Find "[24:18.20-24:19.20]" in the material below, then write out that line and every line after it exactly, ending with the last one; skip the pictures.

### Records for the task ###

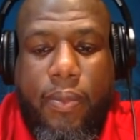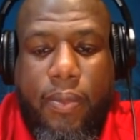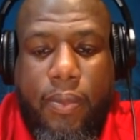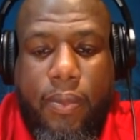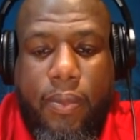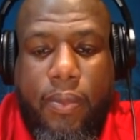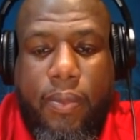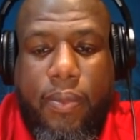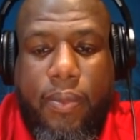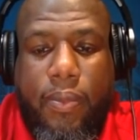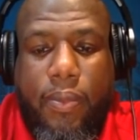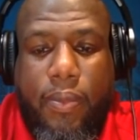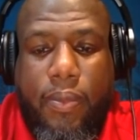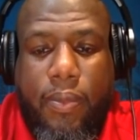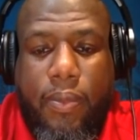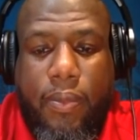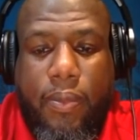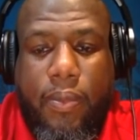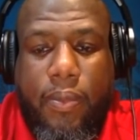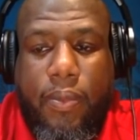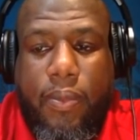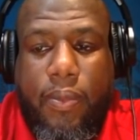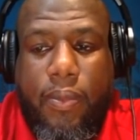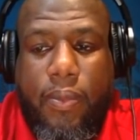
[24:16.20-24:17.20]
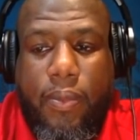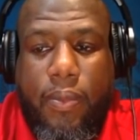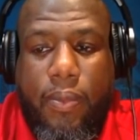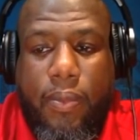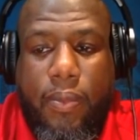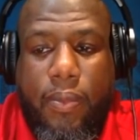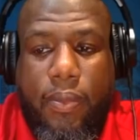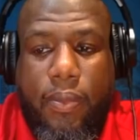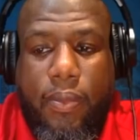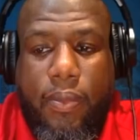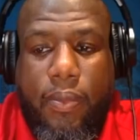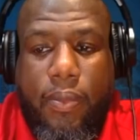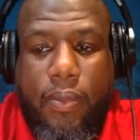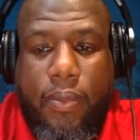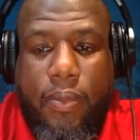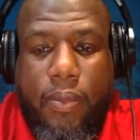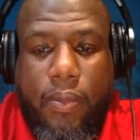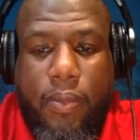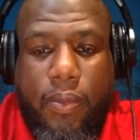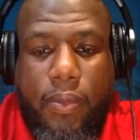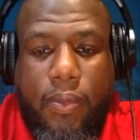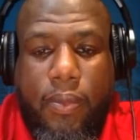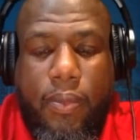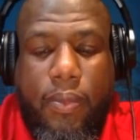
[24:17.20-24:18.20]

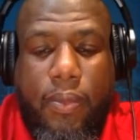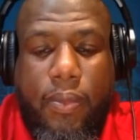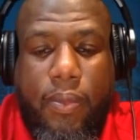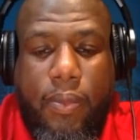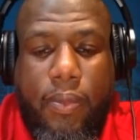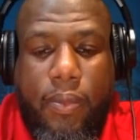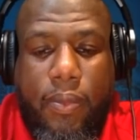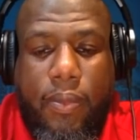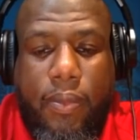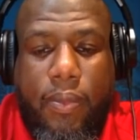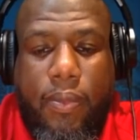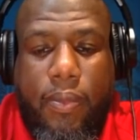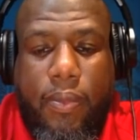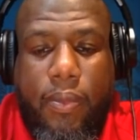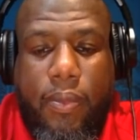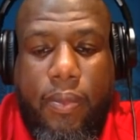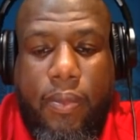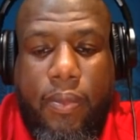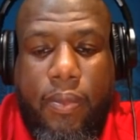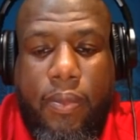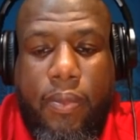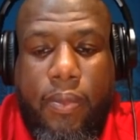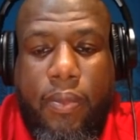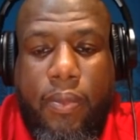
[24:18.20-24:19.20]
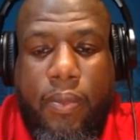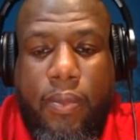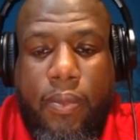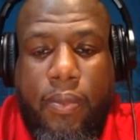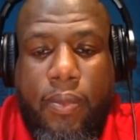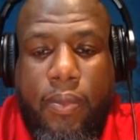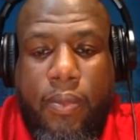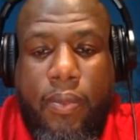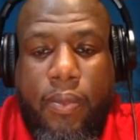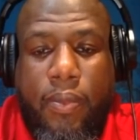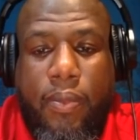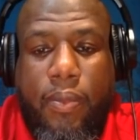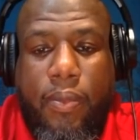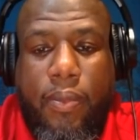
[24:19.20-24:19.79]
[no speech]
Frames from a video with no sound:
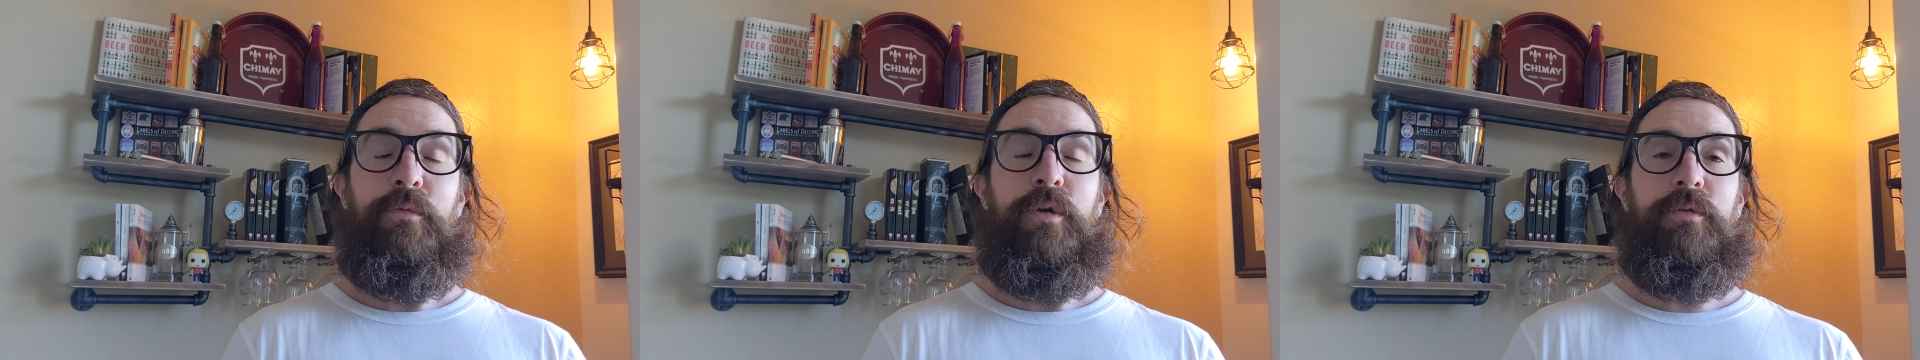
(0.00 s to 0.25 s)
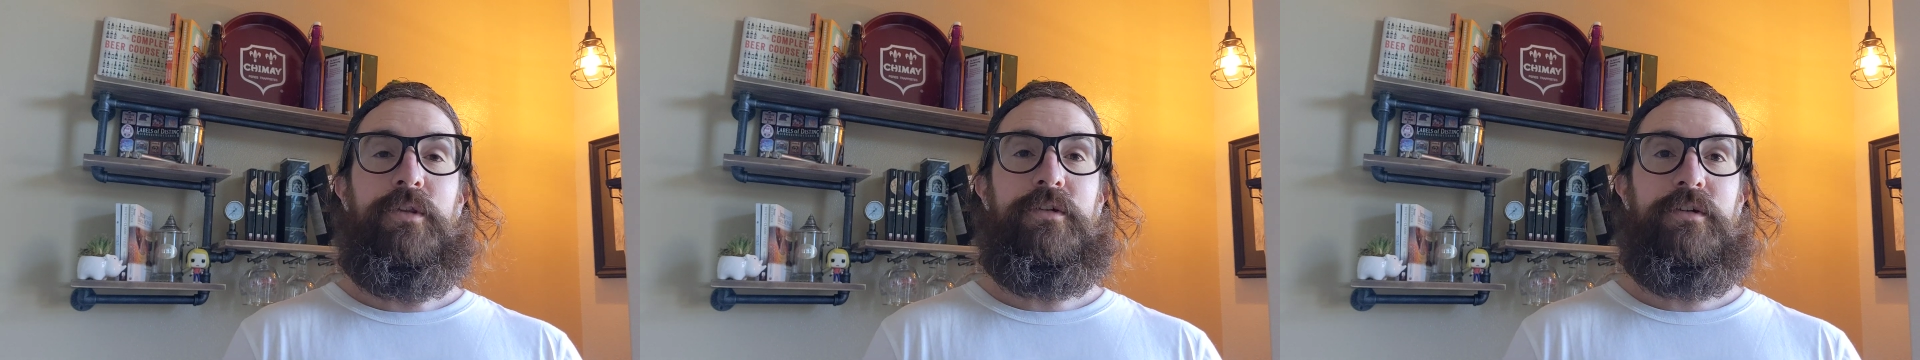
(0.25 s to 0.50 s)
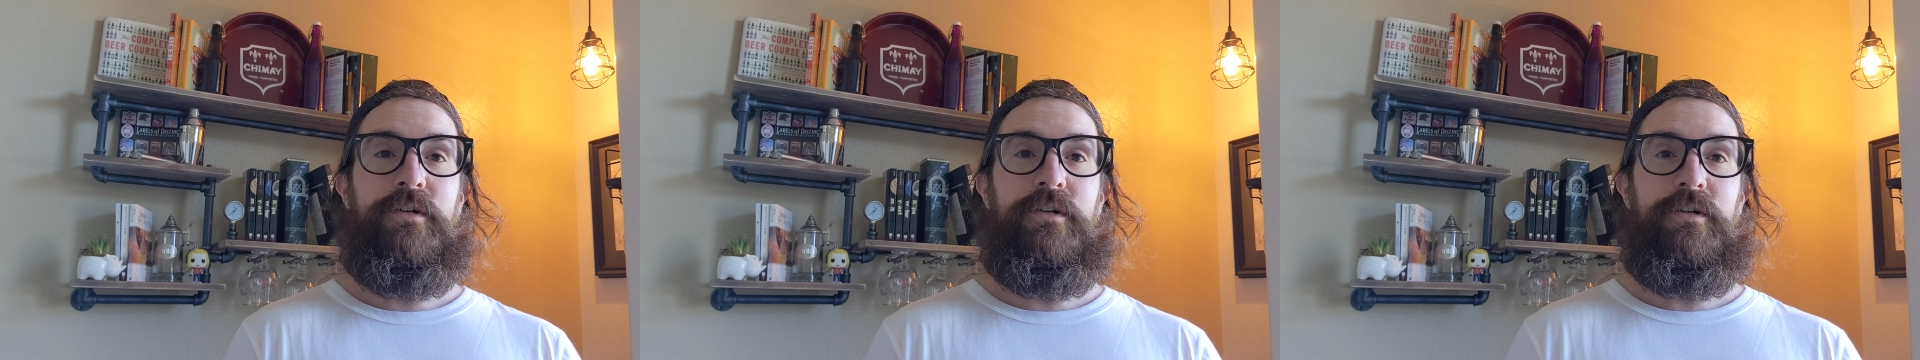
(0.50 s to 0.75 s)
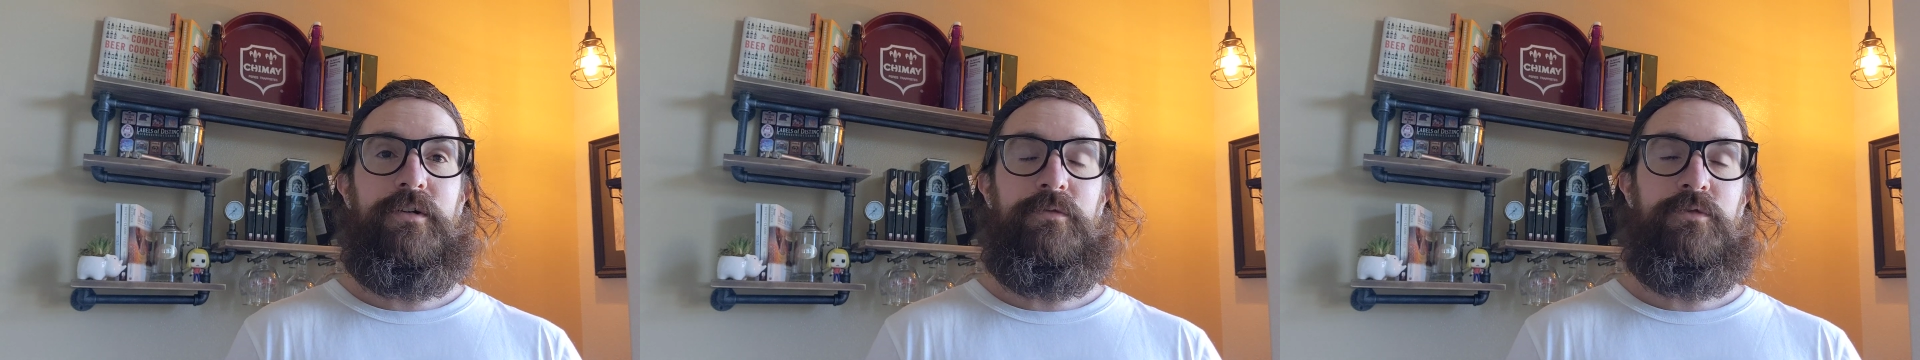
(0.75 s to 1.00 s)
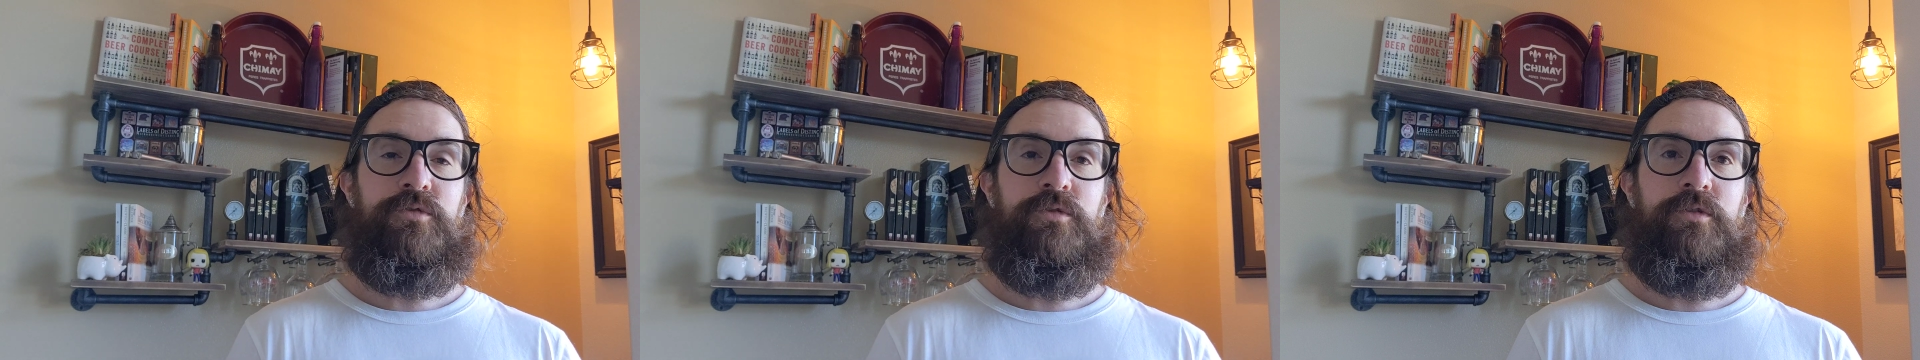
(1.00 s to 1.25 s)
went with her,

###

## Answer below
[24:18.20-24:19.20]
[24:19.20-24:19.79]
[no speech]
Frames from a video with no sound:
(0.00 s to 0.25 s)
(0.25 s to 0.50 s)
(0.50 s to 0.75 s)
(0.75 s to 1.00 s)
(1.00 s to 1.25 s)
went with her,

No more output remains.